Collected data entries
* * * *
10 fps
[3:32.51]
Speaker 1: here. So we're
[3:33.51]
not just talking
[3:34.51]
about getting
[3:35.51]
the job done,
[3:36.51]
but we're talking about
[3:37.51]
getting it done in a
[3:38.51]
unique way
* * * *
▶ Problem description
Exactly as written, transcribe each line of the data.

▶ Problem solution
10 fps
[3:32.51]
Speaker 1: here. So we're
[3:33.51]
not just talking
[3:34.51]
about getting
[3:35.51]
the job done,
[3:36.51]
but we're talking about
[3:37.51]
getting it done in a
[3:38.51]
unique way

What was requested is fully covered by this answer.